The normal distribution is a symmetric, bell-shaped probability distribution completely described by its mean and standard deviation. The empirical rule states that approximately 68%, 95%, and 99.7% of observations fall within one, two, and three standard deviations of the mean respectively — a direct consequence of integrating the Gaussian density over those intervals.
How to think about it
Explain the shape, give the rule, then tell the interviewer when it’s useful and when it breaks down — that last part separates a prepared candidate from one who memorised a formula.
The Gaussian density
A random variable X is normally distributed with mean μ and standard deviation σ if its probability density is:
f(x) = (1 / (sigma * sqrt(2*pi))) * exp( -(x - mu)^2 / (2 * sigma^2) )

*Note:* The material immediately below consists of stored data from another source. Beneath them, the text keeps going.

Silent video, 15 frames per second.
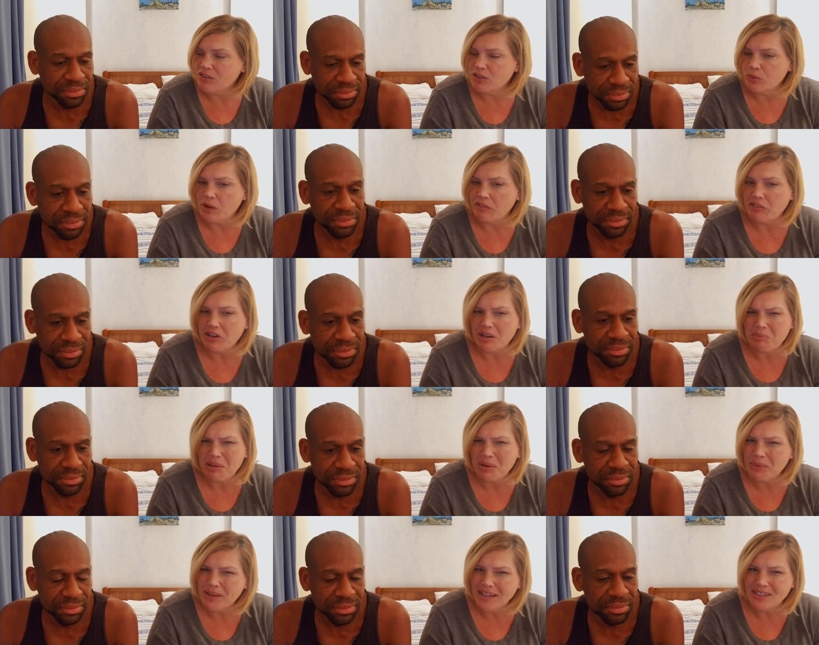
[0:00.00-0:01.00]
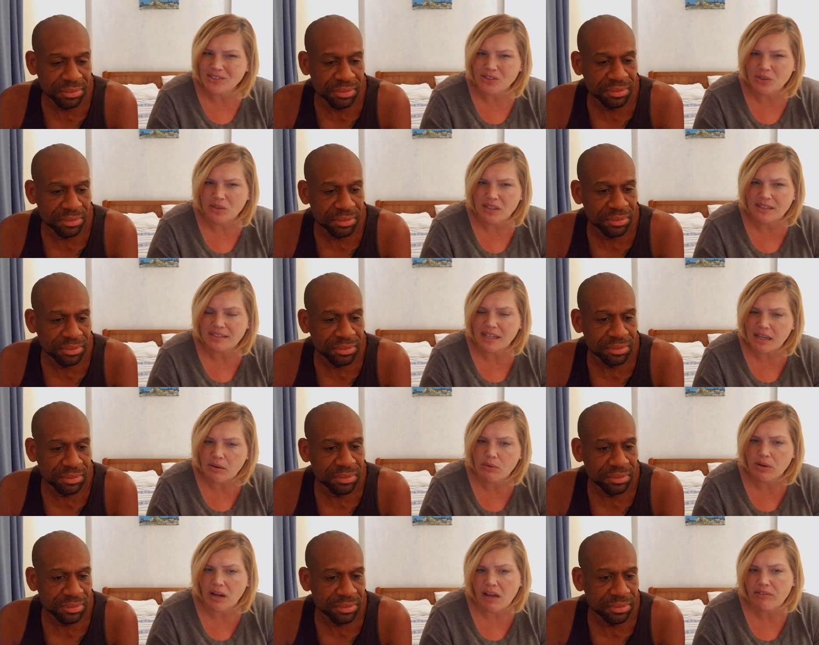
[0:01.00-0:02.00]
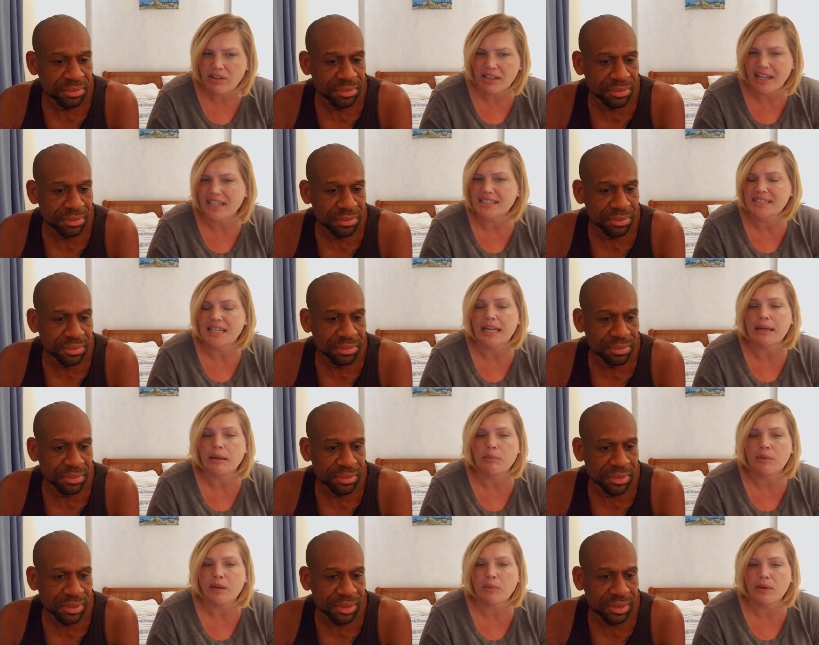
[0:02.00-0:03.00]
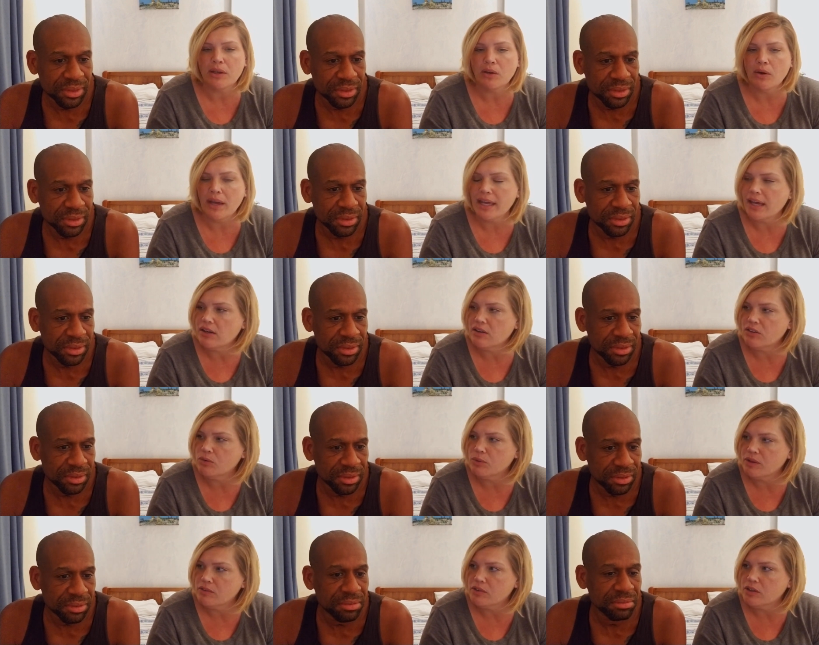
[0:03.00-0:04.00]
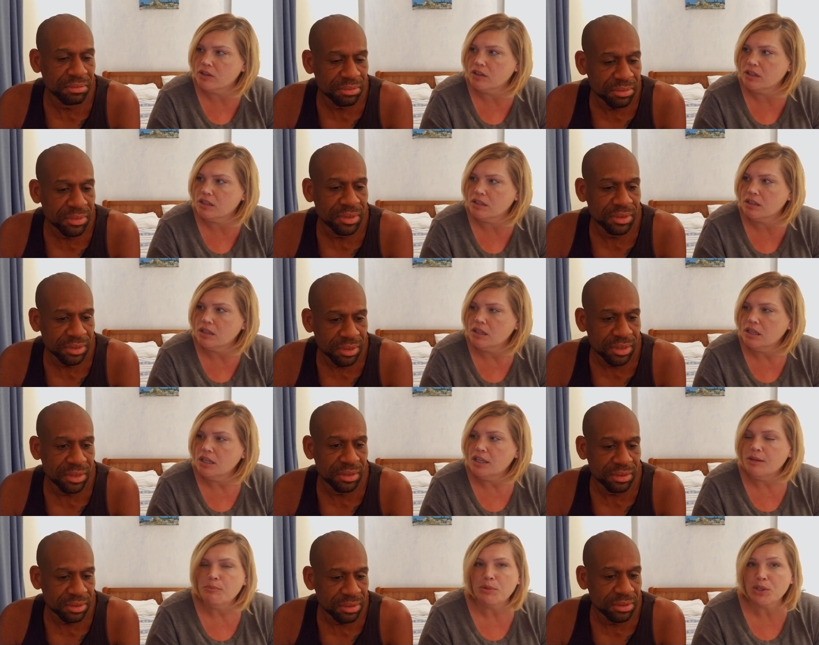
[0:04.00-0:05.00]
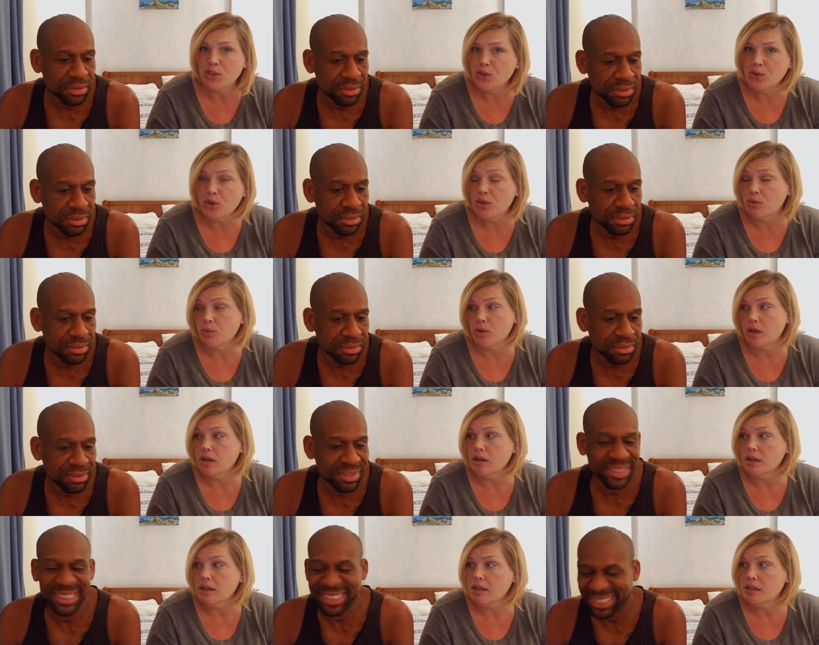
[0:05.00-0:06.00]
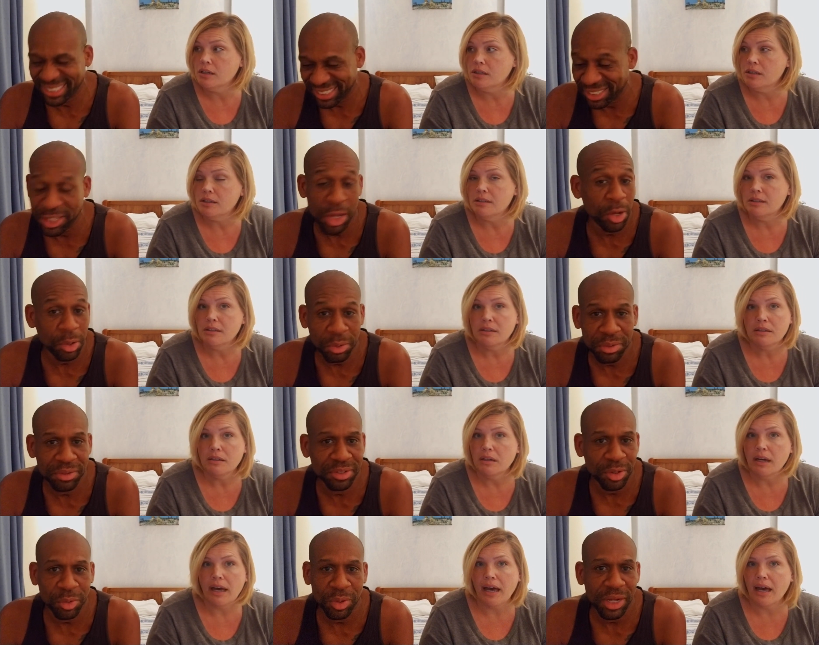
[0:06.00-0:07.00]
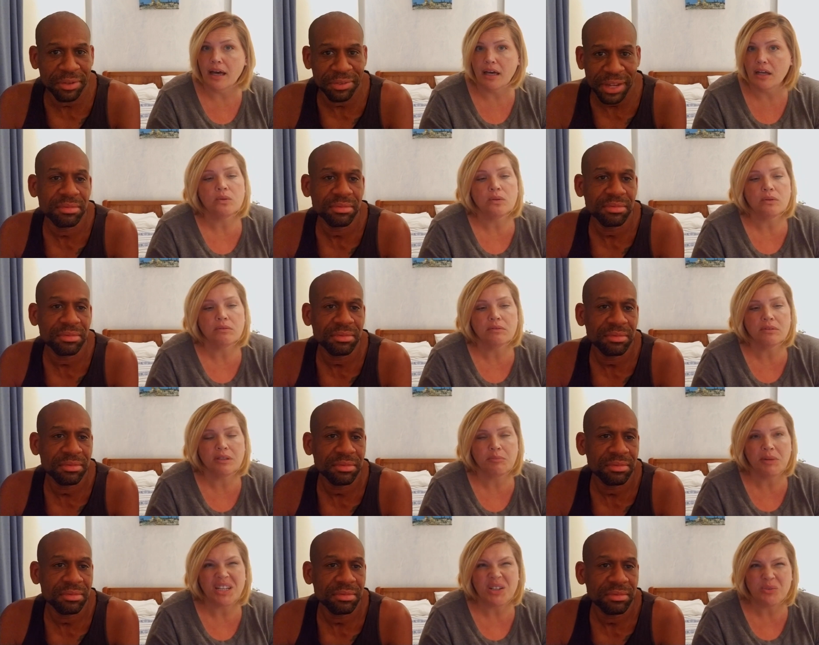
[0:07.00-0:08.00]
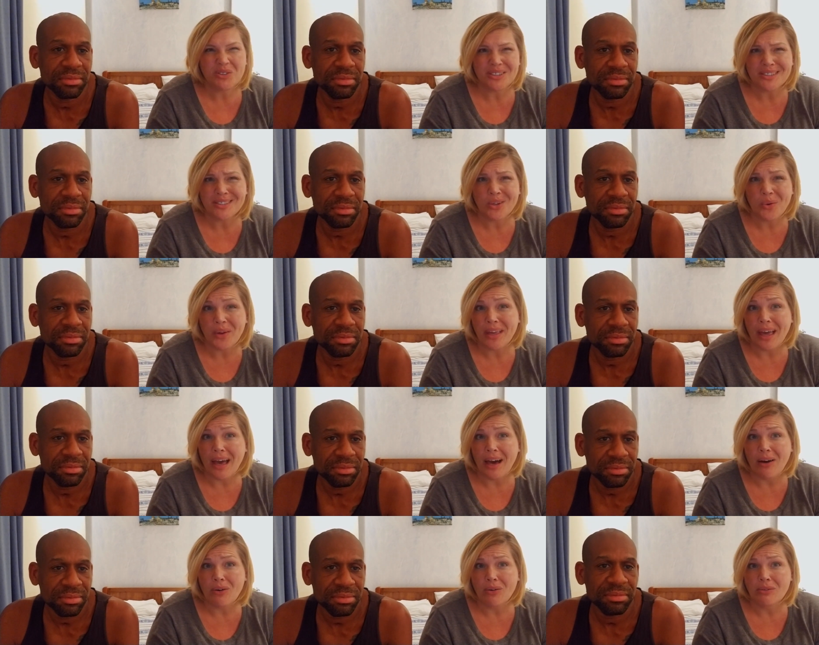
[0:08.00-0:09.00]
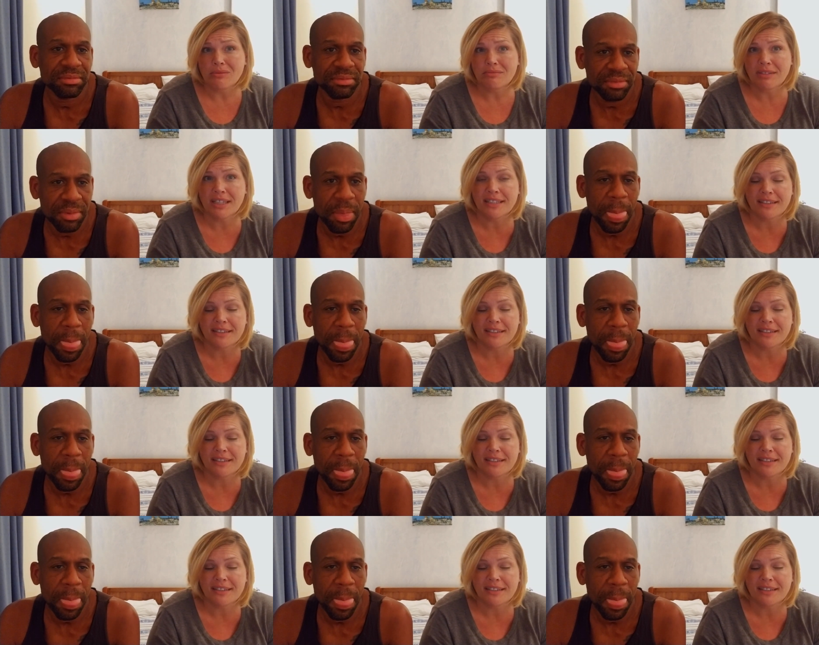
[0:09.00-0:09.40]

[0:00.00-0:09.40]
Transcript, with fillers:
Speaker 1: the river, and I'm like, we could do this. Like we're having a nice time. Like we can go hang out at the river, and but you couldn't work.
Speaker 2: No, no Wi-Fi. The
Speaker 1: money was just going out. Nothing,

Two parameters completely determine its shape. Mean controls location; standard deviation controls spread. The distribution is symmetric about μ, so mean = median = mode.
The 68-95-99.7 rule
| Interval | Probability |
|---|---|
| μ ± 1σ | ≈ 68.3% |
| μ ± 2σ | ≈ 95.4% |
| μ ± 3σ | ≈ 99.7% |
These come from integrating the standard normal CDF: P(-1 < Z < 1) ≈ 0.683.
Practical uses
A data point 2σ above the mean is in roughly the top 2.3% of the distribution — useful for anomaly detection thresholds. In manufacturing (Six Sigma), ±3σ bounds represent a defect rate of 0.3%, and ±6σ is approximately 3.4 defects per million.
When normality fails
The rule applies to the normal distribution. Heavy-tailed distributions (financial returns, internet traffic) place far more probability mass beyond ±3σ than the 0.3% the rule implies. Blindly applying the rule to non-normal data underestimates tail risk.